■ TASK REQUIREMENTS ■
Output exactly the lines below, starting with the line that has "[00:00:03.65]" and going on through the line that has "[00:00:10.25]", both included, and no other lines.

#####

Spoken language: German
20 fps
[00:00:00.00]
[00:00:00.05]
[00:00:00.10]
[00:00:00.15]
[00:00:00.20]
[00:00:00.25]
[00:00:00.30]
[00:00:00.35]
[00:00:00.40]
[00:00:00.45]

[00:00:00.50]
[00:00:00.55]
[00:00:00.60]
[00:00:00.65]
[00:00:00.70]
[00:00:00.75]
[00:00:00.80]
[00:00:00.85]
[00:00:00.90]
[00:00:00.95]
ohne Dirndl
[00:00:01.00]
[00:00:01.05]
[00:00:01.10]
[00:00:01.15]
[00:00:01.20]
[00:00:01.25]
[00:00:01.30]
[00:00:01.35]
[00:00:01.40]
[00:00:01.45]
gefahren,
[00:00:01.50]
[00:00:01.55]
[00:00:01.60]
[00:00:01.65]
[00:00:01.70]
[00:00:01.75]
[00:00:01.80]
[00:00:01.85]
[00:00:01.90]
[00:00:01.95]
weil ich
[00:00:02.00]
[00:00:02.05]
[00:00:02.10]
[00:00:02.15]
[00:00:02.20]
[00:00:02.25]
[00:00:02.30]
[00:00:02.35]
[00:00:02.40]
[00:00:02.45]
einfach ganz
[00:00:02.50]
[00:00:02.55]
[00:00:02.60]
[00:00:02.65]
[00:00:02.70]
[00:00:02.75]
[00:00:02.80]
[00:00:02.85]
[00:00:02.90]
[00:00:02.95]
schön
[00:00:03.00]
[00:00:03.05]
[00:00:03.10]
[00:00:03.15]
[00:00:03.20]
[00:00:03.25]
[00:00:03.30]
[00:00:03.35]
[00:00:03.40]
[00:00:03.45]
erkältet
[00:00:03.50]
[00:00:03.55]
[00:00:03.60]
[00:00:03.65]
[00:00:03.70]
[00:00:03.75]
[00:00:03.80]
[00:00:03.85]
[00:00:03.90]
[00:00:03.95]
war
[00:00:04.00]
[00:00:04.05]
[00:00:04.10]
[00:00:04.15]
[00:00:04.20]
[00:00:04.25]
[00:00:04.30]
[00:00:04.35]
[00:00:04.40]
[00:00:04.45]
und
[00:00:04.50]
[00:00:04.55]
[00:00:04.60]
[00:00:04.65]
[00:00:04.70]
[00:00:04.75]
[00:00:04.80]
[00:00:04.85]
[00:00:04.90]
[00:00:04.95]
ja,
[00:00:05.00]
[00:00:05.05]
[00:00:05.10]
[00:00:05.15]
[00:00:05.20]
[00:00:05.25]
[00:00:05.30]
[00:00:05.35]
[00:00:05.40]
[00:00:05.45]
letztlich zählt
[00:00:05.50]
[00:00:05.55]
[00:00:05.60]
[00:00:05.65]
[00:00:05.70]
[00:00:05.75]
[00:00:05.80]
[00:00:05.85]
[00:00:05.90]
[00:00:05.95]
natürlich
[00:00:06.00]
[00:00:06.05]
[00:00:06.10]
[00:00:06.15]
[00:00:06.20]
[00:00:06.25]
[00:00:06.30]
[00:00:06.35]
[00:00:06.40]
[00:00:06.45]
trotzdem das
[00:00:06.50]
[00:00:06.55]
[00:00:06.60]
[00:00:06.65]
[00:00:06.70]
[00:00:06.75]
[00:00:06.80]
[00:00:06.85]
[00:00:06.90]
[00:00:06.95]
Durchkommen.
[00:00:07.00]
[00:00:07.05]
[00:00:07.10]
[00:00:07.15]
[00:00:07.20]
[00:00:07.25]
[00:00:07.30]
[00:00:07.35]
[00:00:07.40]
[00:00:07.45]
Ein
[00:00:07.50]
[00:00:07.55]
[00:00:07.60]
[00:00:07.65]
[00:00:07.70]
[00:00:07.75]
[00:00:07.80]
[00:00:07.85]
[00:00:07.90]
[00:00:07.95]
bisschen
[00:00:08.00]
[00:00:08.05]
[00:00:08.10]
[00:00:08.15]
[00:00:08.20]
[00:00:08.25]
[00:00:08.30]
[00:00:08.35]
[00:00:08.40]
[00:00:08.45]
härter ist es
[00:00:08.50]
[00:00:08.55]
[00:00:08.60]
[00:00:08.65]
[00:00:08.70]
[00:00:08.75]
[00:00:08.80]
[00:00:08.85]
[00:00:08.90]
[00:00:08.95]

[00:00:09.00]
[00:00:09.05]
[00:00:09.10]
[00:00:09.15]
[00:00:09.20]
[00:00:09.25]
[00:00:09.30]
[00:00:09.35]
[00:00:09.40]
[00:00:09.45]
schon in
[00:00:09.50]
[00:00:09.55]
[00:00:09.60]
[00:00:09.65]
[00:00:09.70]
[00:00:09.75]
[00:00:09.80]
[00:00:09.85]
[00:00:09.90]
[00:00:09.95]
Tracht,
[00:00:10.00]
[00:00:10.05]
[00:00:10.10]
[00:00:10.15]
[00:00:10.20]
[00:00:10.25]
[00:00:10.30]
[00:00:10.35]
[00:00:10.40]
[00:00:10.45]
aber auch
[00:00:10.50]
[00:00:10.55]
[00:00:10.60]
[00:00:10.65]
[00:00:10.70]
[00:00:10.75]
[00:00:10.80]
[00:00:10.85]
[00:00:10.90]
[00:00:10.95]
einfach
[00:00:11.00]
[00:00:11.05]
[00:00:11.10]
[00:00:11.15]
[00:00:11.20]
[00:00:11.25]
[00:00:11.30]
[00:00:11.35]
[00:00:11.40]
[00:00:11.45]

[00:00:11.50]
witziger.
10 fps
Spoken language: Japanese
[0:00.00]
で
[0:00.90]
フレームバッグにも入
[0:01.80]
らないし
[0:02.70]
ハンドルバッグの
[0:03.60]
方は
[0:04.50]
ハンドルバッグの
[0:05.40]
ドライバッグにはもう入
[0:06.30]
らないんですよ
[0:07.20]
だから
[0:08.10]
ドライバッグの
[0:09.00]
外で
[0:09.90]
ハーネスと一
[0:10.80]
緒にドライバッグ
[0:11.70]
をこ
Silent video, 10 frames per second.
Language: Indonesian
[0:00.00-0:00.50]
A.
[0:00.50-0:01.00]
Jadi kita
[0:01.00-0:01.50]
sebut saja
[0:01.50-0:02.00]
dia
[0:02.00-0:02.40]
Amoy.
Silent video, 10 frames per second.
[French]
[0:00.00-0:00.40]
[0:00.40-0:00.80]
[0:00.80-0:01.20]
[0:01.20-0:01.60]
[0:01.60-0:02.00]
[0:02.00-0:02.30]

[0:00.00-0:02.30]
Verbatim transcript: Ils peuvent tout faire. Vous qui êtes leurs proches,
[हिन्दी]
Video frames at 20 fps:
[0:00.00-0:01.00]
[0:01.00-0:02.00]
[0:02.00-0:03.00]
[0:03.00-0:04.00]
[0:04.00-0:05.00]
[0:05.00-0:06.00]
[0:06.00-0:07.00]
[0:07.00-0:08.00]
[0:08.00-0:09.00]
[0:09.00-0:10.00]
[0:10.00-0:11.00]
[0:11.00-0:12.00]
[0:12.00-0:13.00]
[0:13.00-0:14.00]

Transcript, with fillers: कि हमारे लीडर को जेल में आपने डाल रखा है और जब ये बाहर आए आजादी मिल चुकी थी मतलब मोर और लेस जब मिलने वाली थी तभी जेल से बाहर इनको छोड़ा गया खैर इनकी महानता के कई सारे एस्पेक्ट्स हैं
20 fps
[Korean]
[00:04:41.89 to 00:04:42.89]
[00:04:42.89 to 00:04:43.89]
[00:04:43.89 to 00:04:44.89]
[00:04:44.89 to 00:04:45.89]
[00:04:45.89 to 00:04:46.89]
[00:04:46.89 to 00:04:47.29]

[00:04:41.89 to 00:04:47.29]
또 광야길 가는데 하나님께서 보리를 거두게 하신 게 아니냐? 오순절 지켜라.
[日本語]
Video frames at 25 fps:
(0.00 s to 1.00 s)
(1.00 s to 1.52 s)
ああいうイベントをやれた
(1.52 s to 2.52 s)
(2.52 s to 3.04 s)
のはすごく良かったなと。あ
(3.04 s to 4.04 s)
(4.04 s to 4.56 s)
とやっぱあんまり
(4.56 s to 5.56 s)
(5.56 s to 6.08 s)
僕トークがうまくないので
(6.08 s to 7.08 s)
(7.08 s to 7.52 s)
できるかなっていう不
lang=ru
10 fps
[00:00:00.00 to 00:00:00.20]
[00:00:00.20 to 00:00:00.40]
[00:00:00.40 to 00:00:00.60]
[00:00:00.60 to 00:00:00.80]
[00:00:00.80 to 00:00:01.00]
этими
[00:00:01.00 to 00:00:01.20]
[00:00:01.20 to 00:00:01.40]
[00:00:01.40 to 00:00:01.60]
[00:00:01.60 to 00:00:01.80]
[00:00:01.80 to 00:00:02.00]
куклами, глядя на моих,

#####

■ WRITTEN ANSWER ■
[00:00:03.65]
[00:00:03.70]
[00:00:03.75]
[00:00:03.80]
[00:00:03.85]
[00:00:03.90]
[00:00:03.95]
war
[00:00:04.00]
[00:00:04.05]
[00:00:04.10]
[00:00:04.15]
[00:00:04.20]
[00:00:04.25]
[00:00:04.30]
[00:00:04.35]
[00:00:04.40]
[00:00:04.45]
und
[00:00:04.50]
[00:00:04.55]
[00:00:04.60]
[00:00:04.65]
[00:00:04.70]
[00:00:04.75]
[00:00:04.80]
[00:00:04.85]
[00:00:04.90]
[00:00:04.95]
ja,
[00:00:05.00]
[00:00:05.05]
[00:00:05.10]
[00:00:05.15]
[00:00:05.20]
[00:00:05.25]
[00:00:05.30]
[00:00:05.35]
[00:00:05.40]
[00:00:05.45]
letztlich zählt
[00:00:05.50]
[00:00:05.55]
[00:00:05.60]
[00:00:05.65]
[00:00:05.70]
[00:00:05.75]
[00:00:05.80]
[00:00:05.85]
[00:00:05.90]
[00:00:05.95]
natürlich
[00:00:06.00]
[00:00:06.05]
[00:00:06.10]
[00:00:06.15]
[00:00:06.20]
[00:00:06.25]
[00:00:06.30]
[00:00:06.35]
[00:00:06.40]
[00:00:06.45]
trotzdem das
[00:00:06.50]
[00:00:06.55]
[00:00:06.60]
[00:00:06.65]
[00:00:06.70]
[00:00:06.75]
[00:00:06.80]
[00:00:06.85]
[00:00:06.90]
[00:00:06.95]
Durchkommen.
[00:00:07.00]
[00:00:07.05]
[00:00:07.10]
[00:00:07.15]
[00:00:07.20]
[00:00:07.25]
[00:00:07.30]
[00:00:07.35]
[00:00:07.40]
[00:00:07.45]
Ein
[00:00:07.50]
[00:00:07.55]
[00:00:07.60]
[00:00:07.65]
[00:00:07.70]
[00:00:07.75]
[00:00:07.80]
[00:00:07.85]
[00:00:07.90]
[00:00:07.95]
bisschen
[00:00:08.00]
[00:00:08.05]
[00:00:08.10]
[00:00:08.15]
[00:00:08.20]
[00:00:08.25]
[00:00:08.30]
[00:00:08.35]
[00:00:08.40]
[00:00:08.45]
härter ist es
[00:00:08.50]
[00:00:08.55]
[00:00:08.60]
[00:00:08.65]
[00:00:08.70]
[00:00:08.75]
[00:00:08.80]
[00:00:08.85]
[00:00:08.90]
[00:00:08.95]

[00:00:09.00]
[00:00:09.05]
[00:00:09.10]
[00:00:09.15]
[00:00:09.20]
[00:00:09.25]
[00:00:09.30]
[00:00:09.35]
[00:00:09.40]
[00:00:09.45]
schon in
[00:00:09.50]
[00:00:09.55]
[00:00:09.60]
[00:00:09.65]
[00:00:09.70]
[00:00:09.75]
[00:00:09.80]
[00:00:09.85]
[00:00:09.90]
[00:00:09.95]
Tracht,
[00:00:10.00]
[00:00:10.05]
[00:00:10.10]
[00:00:10.15]
[00:00:10.20]
[00:00:10.25]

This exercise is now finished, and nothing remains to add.